I wished I felt the same.
“I’ll agree it’s not perfect,” Shane said.
Hawk barked out a laugh. In a blink, several of the brothers had weapons in their hands.
We went very still, eyeing their weapons.
“Are those…?”
Alina’s slender fingers caressed the handles of her guns. “Blades made of stone. Interesting choice of weapon.”
“Don’t underestimate those blades,” Shane said, absently rubbing a shoulder. “They hone them until they’re impossibly sharp. And they can split a mosquito from forty yards with one of those things.”
“Let’s take a vote. Everybody who wants to move on,” I said, raising a hand.
Alina raised her hand too. When she saw Hawk hadn’t raised his, she lifted her other one. “I’m voting for two.”

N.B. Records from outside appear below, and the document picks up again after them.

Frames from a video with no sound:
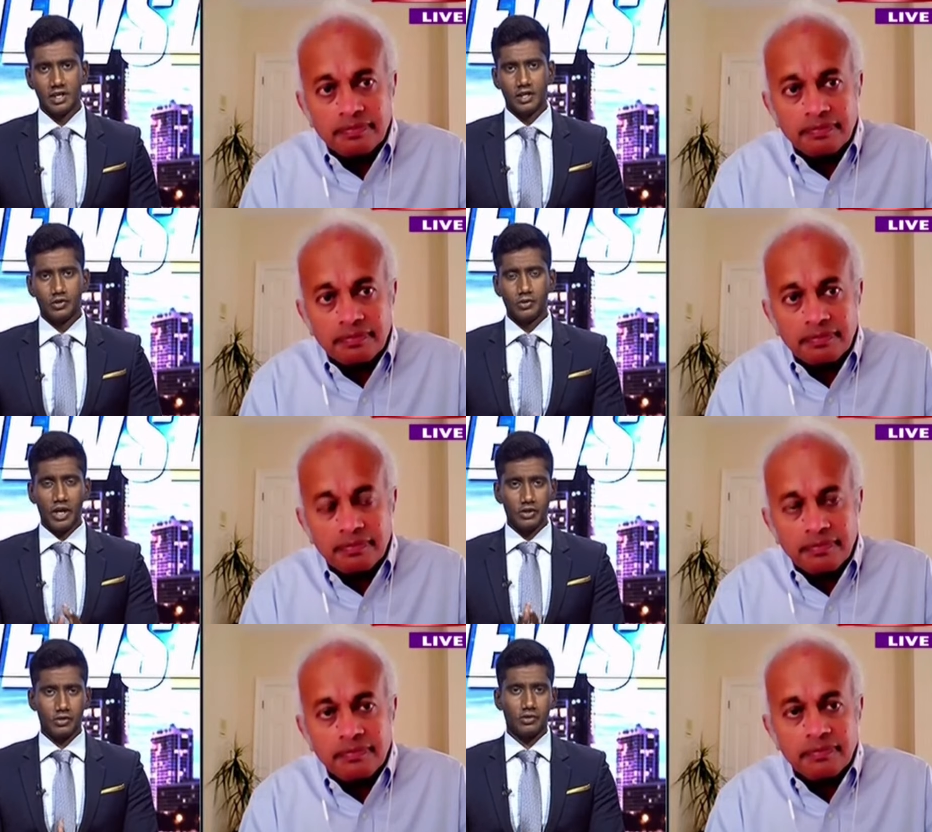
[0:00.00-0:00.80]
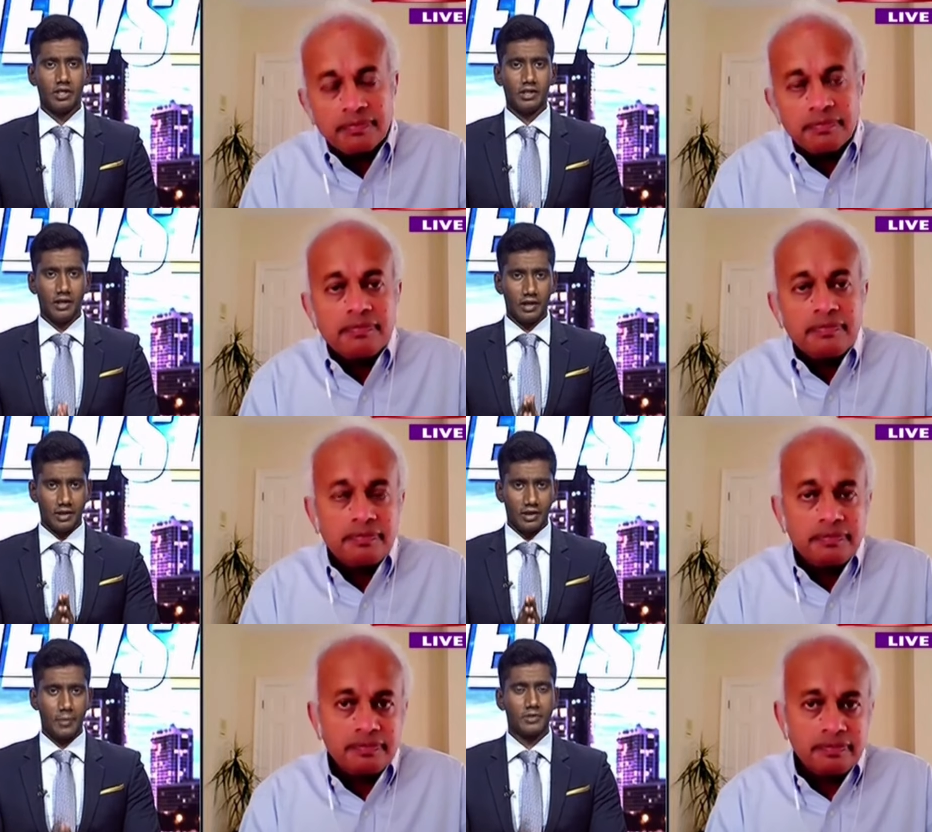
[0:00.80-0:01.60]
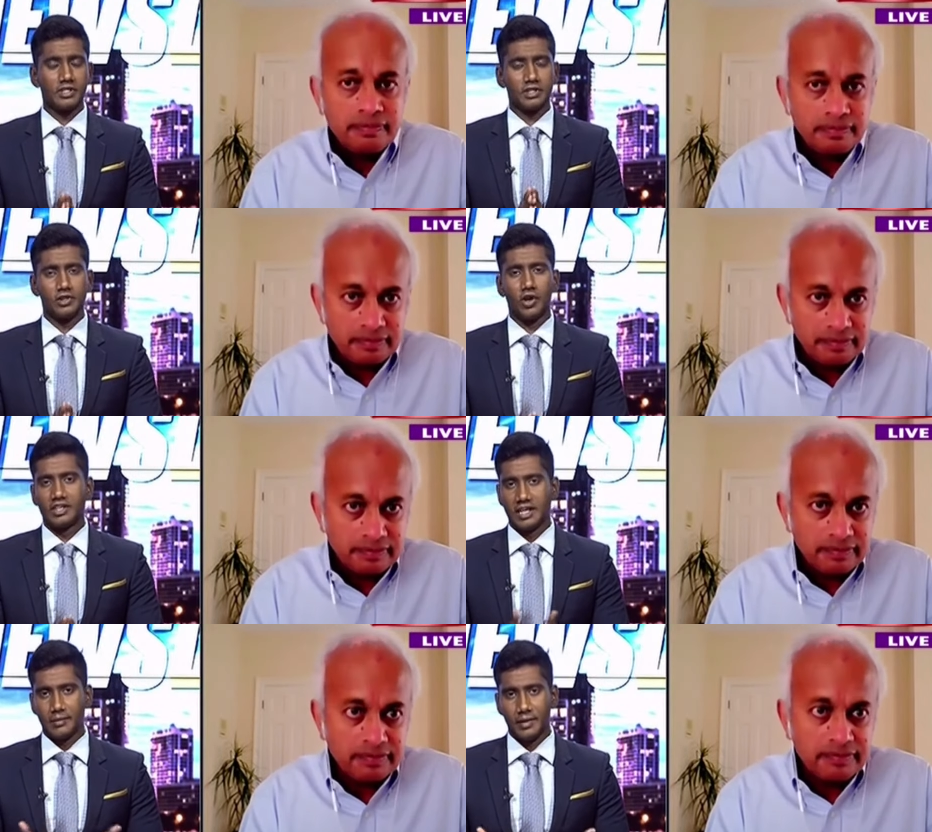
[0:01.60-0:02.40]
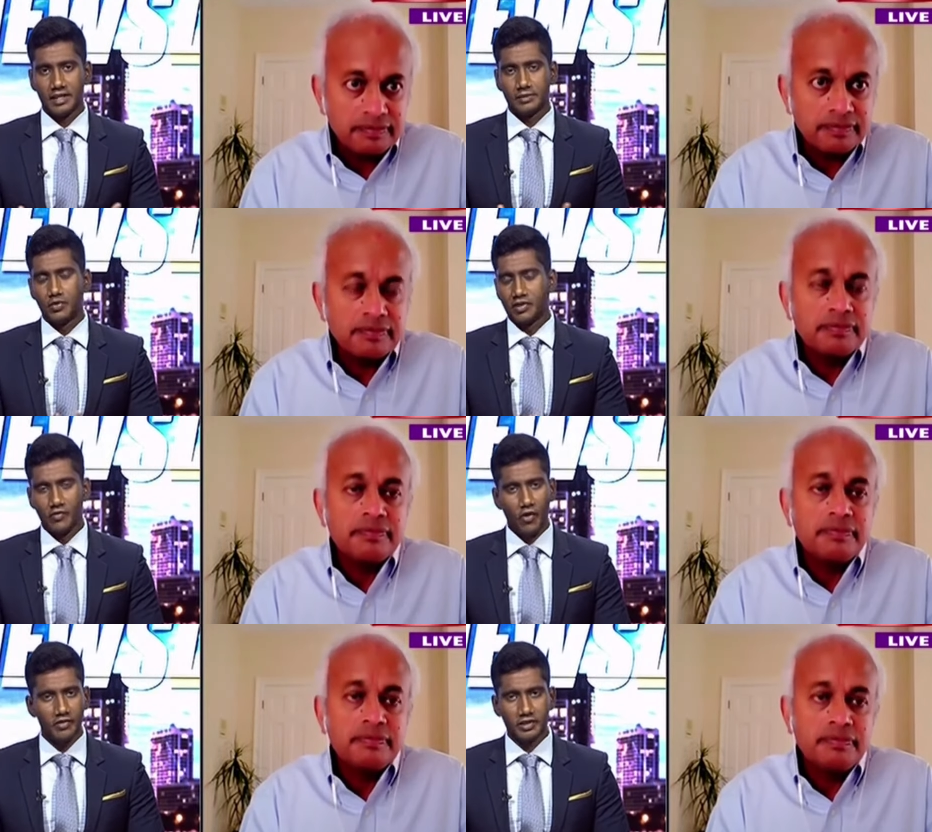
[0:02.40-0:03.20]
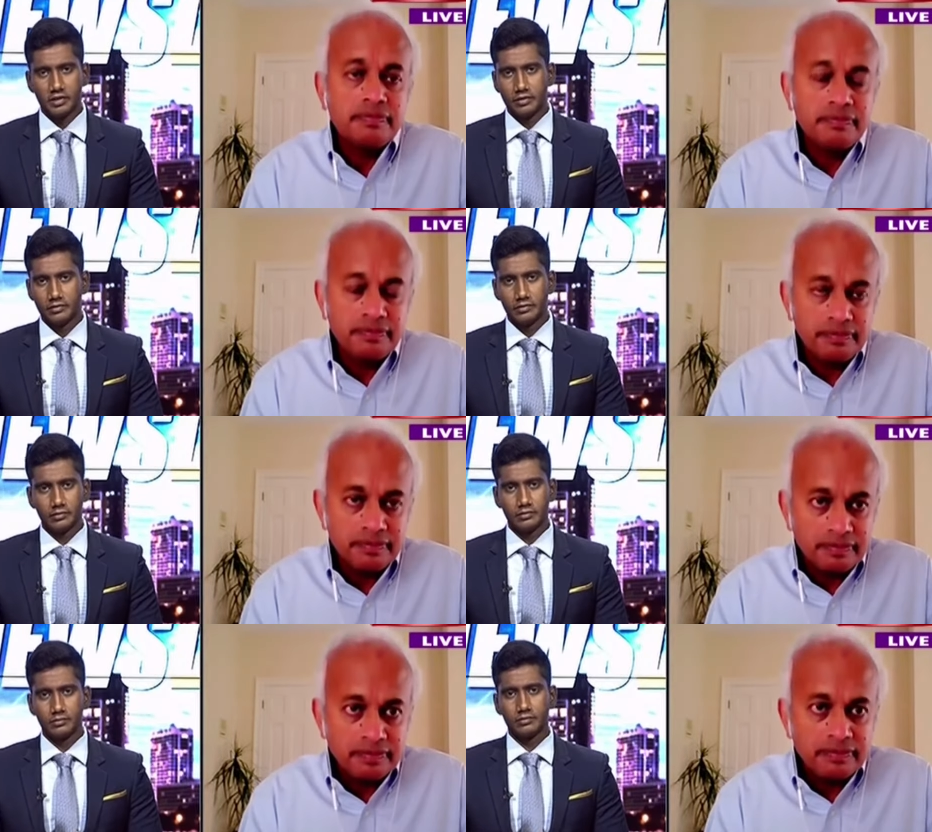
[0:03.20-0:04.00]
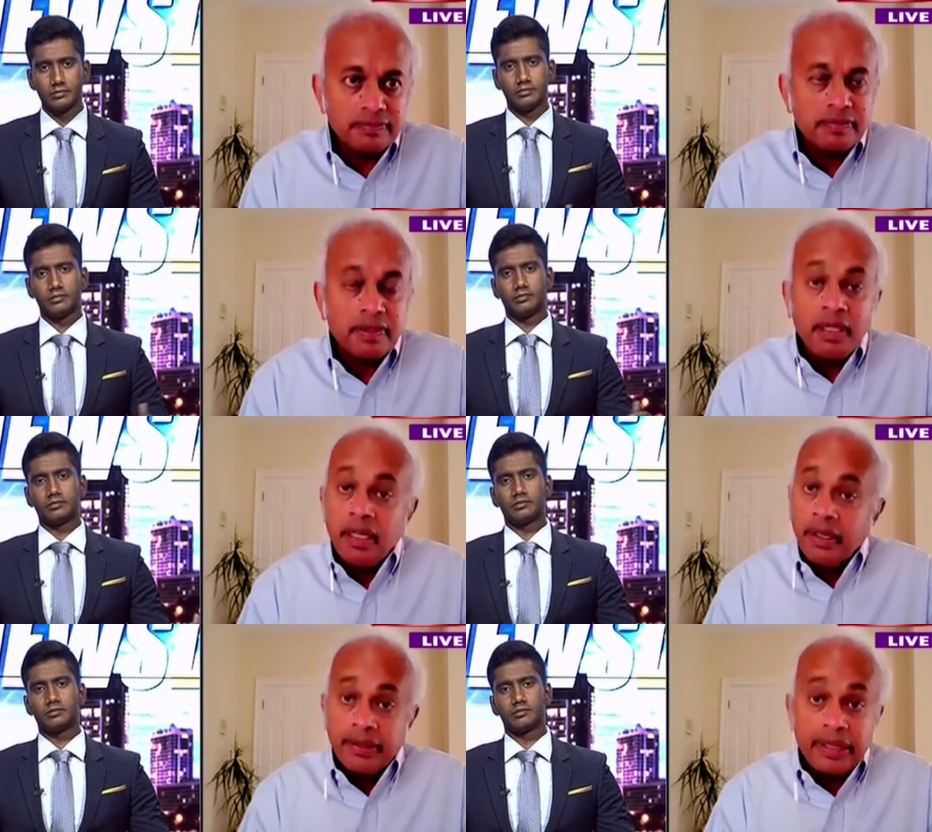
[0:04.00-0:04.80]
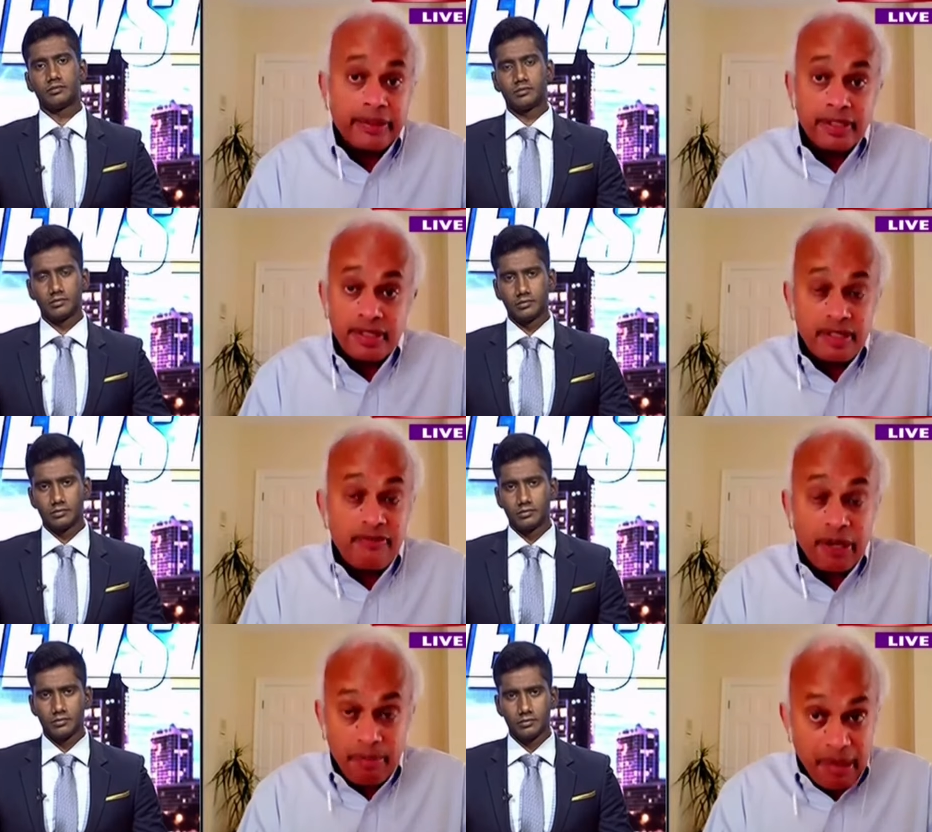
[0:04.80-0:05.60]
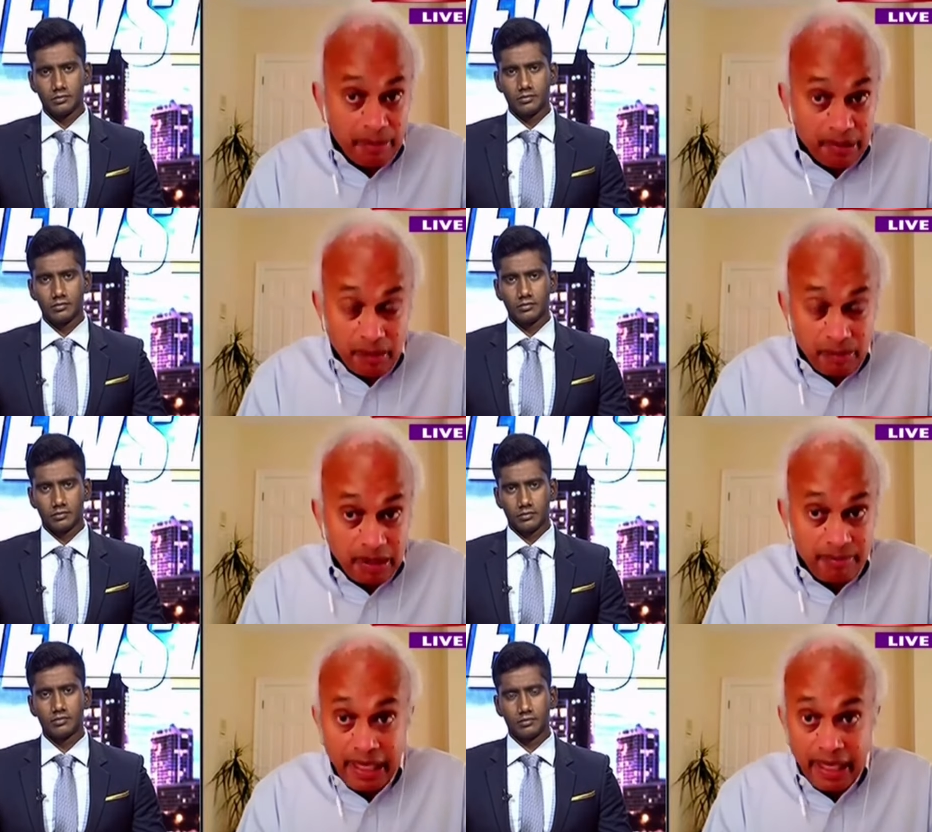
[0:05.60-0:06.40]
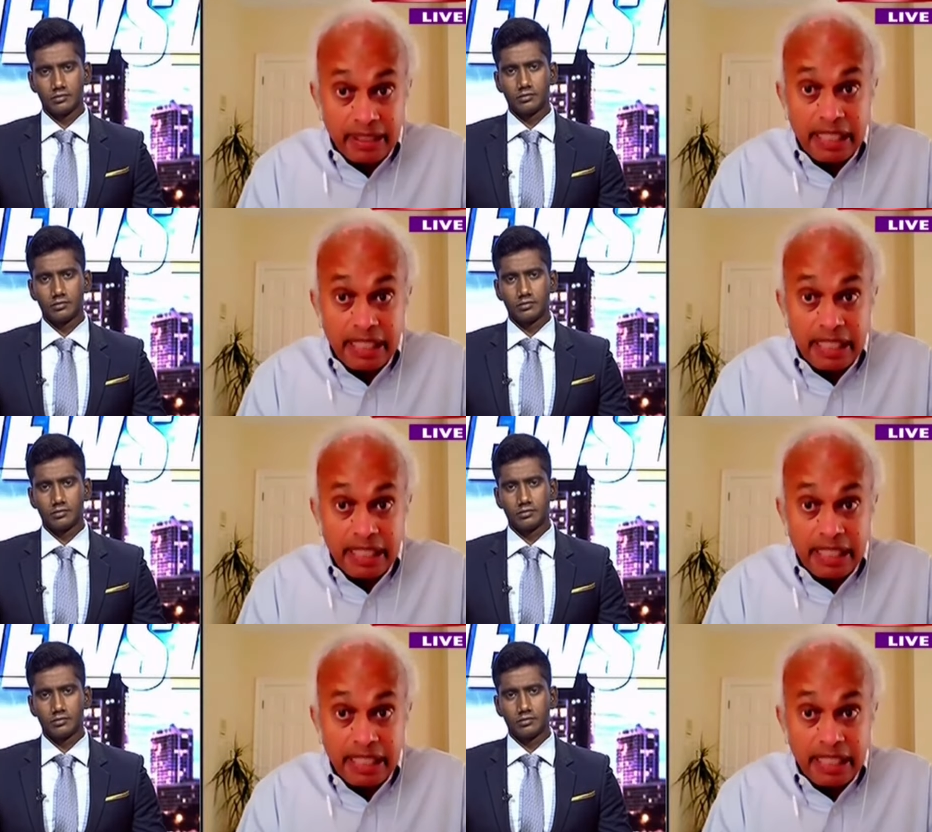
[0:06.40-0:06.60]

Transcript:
Speaker 1: to ensure corruption does not take place moving forward?
Speaker 2: Yeah, this is a problem and it's,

I snorted out a laugh. A man stepped from the shadow of a smaller black hut. He held his blade low at his side, balanced between two fingertips. His expression didn’t show any emotion, but even from a distance of fifteen feet, I could tell he was tensed to throw the knife.
“Shane,” I murmured, pulling energy from the air. I gasped as the magic rushed to fill my core, thick and rich and vibrant with expectant power. I absorbed so much and so quickly that it shot to my hands, swirling in thick rust-colored clouds that filled the air around us with static electricity.
Every hair on my body stood at attention. Beside me, Alina sucked air and laughed with genuine humor. I turned to find her touching the ends of her hair that were floating around her head.
“What the…?” Shane rubbed the hair on his arms back into place, only to have it rise again.
I looked at Hawk. He looked back, his dark blond hair drifting around his face like an aura. He arched a single brow, making no attempt to tame his flyaway locks. That made me smile.
“I guess now we know why they all shave their heads,” Alina said.
“Um…look alive,” Shane mumbled, moving away from us and extending his hands as if preparing to fight.
That was when I realized every Brother in the camp was holding at least one blade. Several of them held a weapon in each hand.
And the air around us had become so saturated with magic it was almost impossible to draw breath.
We were going to die.
Belle’s door creaked as something shoved it open.
We didn’t dare turn to look at Nicht as he dropped lightly to the ground. A beat later, I heard him yawn, a long, theatrical affair that usually involved exposing a lot of big white teeth.
I risked a look and almost laughed. He looked like a giant black puffball. All of his fur stood at attention from the static.
Like a cold summer rain, the hellhound’s appearance doused the building hostility in the camp.
Blades slipped out of sight without any apparent movement. Backs went ramrod straight.
And before I knew what was happening, every single Brother had dropped to his knees and lowered his forehead to the ground.
We all looked at Shane. He shook his head. “I have no idea. But the dog seems to have caused a break in the hostilities, so I say we go for it.”
His comment was met with a low, extended growl, followed by another doggy yawn.